Панчен Ринпоче вздохнул и обескураженно развел руками:
— Я не устаю говорить о союзе всех буддистов, о их особой роли в истории востока, но порой мне кажется, что я говорю это шепотом и меня не слышат… Даже далай-лама! А ведь укрепление веры — прямая его обязанность!
— Не надо о нем, бодисатва, — попросил Куулар. — Нам нельзя ждать! Если война зреет, то я хотел бы знать причину и сроки.
— Сроки мне неизвестны, о причинах я могу только догадываться. Япония ищет повод, а может, его ищет Россия… И как только такой повод будет найден, все встанет по своим местам.
— Разве плохим поводом был случай с русским императором в Японии, где он получил удар мечом по голове? — удивился Куулар.
— Тогда он еще не был императором. Да это и не может быть поводом!
— Оскорбление не может быть поводом? — изумился жрец Бонпо. — Какой же тогда повод нужен для войны? Таши-лама рассмеялся:
— Деньги, архат! Деньги. Мы вступили в век иных ценностей, где мерилом является не честь, а чистоган. Главным лицом теперь становится торговец и фабрикант! И не только в Японии… Восток загнивает, архат, как и запад… Война остановит этот распад, но ненадолго. Нас ждут трудные времена, и поэтому нам нужны силы, которые еще спят… Тебе придется вернуться на Алтай, архат.
Куулар покачал головой:
— Я покинул Алтай его врагом, бог Амитаба.
— Ты боишься? — удивился Панчен Ринпоче. — Куулар, который не боится богов и который считает себя равным небу, испугался русских попов?
— Я не боюсь. Но мне не нравится соседство Шамбалы с землей Сукавати! Шамбала должна воссиять на востоке! И богиня Аматэрасу-омиками[88] поможет ей. Да и русский император помнит удар японского меча, если он даже и был нанесен ему плашмя, что еще оскорбительнее!
Таши-лама встал:
— Нет, архат. Шамбала будет провозглашена на западе! И, если это не сделаешь ты, то белым бурханом на Алтай поедет другой архат или хубилган! Подумай.
Гнев таши-ламы был понятен, но непонятны были его слова. О каком белом бурхане он говорил? Бурхан — это статуя бога или бодисатвы, которую можно изготовить из белого материала: серебра, дерева, слоновой кости, каолина… Но ведь он сказал — поедет! Значит, Панчен Ринпоче имел в виду человека? Человека, которому будут даны права бога, который будет воплощением бога на Алтае?

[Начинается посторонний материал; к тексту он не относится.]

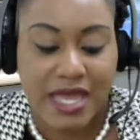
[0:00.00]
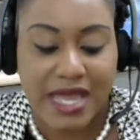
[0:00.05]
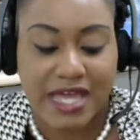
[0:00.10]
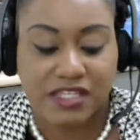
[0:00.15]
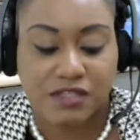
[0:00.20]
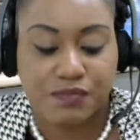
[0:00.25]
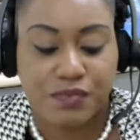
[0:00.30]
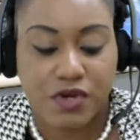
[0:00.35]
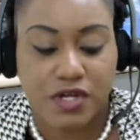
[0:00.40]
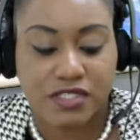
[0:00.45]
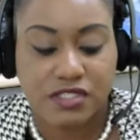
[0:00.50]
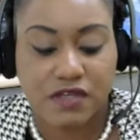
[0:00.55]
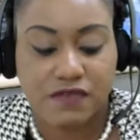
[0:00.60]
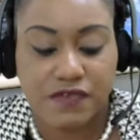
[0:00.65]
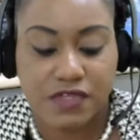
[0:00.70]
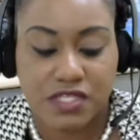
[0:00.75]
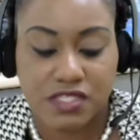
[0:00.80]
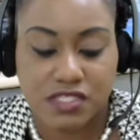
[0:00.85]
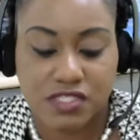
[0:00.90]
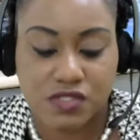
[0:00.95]
At the point
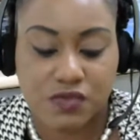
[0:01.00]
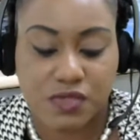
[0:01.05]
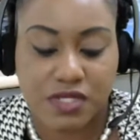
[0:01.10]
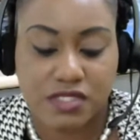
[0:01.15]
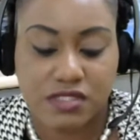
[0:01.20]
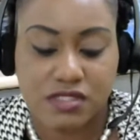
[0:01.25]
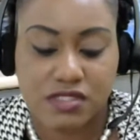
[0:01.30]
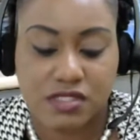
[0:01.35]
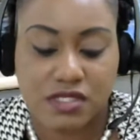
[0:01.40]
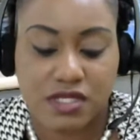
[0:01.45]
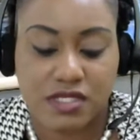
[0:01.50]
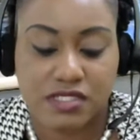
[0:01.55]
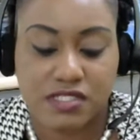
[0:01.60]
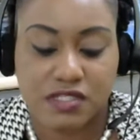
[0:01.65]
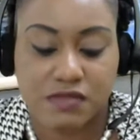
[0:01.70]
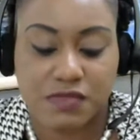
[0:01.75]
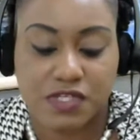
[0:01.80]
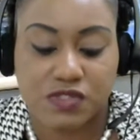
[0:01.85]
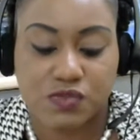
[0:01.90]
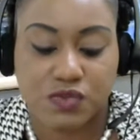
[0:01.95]
of issuance,
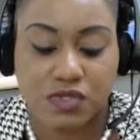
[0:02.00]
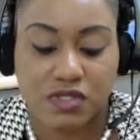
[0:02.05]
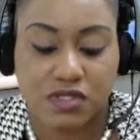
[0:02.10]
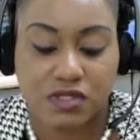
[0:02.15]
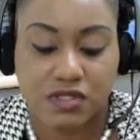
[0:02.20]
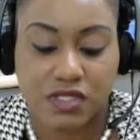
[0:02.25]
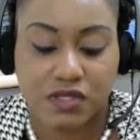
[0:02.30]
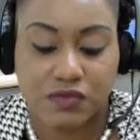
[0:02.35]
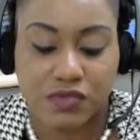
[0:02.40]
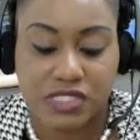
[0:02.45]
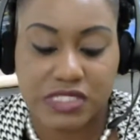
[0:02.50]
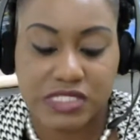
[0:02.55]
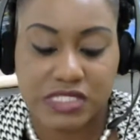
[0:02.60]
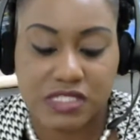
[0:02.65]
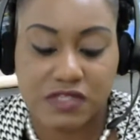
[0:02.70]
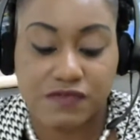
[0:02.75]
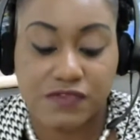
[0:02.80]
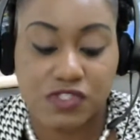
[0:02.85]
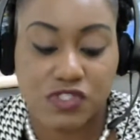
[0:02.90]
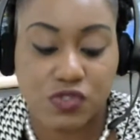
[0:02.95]
customers will
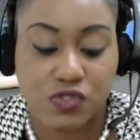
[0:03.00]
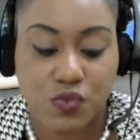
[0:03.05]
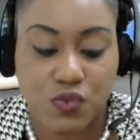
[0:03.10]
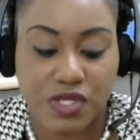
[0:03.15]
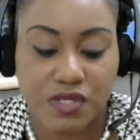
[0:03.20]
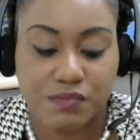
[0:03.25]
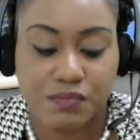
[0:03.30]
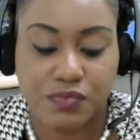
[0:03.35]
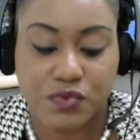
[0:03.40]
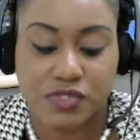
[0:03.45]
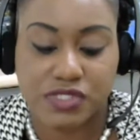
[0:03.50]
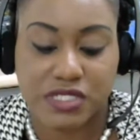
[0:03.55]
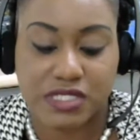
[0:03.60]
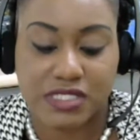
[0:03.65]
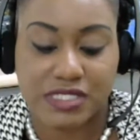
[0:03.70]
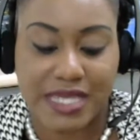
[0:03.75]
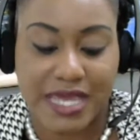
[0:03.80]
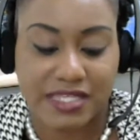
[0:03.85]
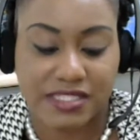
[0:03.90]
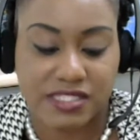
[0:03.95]
receive two
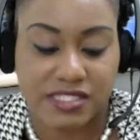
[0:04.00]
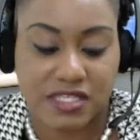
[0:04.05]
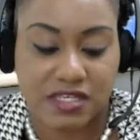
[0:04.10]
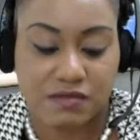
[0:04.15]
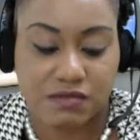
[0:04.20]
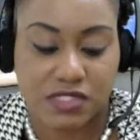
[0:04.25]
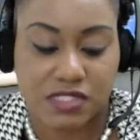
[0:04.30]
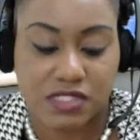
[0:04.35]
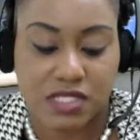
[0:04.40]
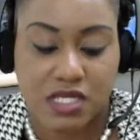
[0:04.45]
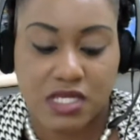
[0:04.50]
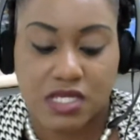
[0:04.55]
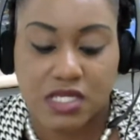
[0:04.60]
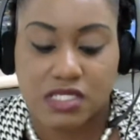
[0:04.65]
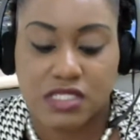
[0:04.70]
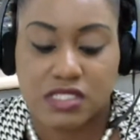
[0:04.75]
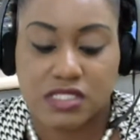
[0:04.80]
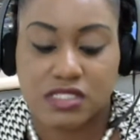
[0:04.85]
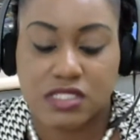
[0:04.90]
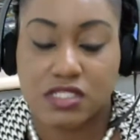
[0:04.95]
important items:
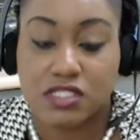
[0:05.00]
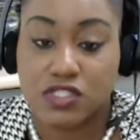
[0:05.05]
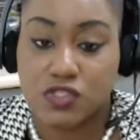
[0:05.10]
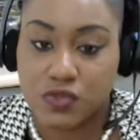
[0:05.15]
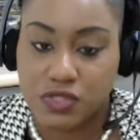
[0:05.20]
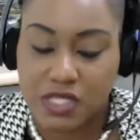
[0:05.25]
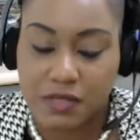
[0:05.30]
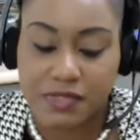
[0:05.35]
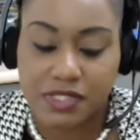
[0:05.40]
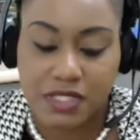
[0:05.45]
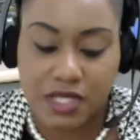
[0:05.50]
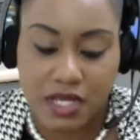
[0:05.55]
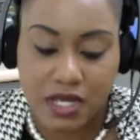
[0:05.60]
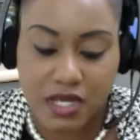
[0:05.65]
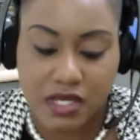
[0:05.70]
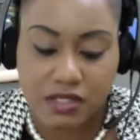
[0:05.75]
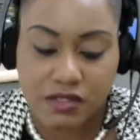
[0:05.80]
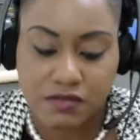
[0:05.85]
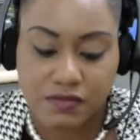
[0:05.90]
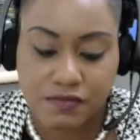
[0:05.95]
the new debit
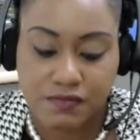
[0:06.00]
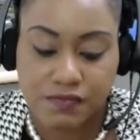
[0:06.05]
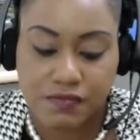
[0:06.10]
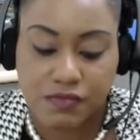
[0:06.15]
card,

Куулару стало не по себе. Не следовало навязываться таши-ламе в советчики и настаивать на Шамбале, которой должно воссиять на востоке! Если он решил, что Шамбала должна быть провозглашена на западе, то его уже никто не переубедит…
Шамбала…
Шамбала — это легенда и рождена легендами древности. В ней воедино собрано все сверхъестественное и чудесное, что есть в мире, и видится Куулару Сарыг-оолу, как золотая паучья сеть, накинутая на весь буддийский и ламаистский мир, в которую непременно должны угодить все, кто воспринял это звучное песенное слово неравнодушным слухом. Шамбала необходима Тибету, чтобы слить воедино все философии и легенды, чтобы взрастить на ней своих вождей и пророков, вооружив их не только идеей и знаменем, но и огнем настоящей мысли.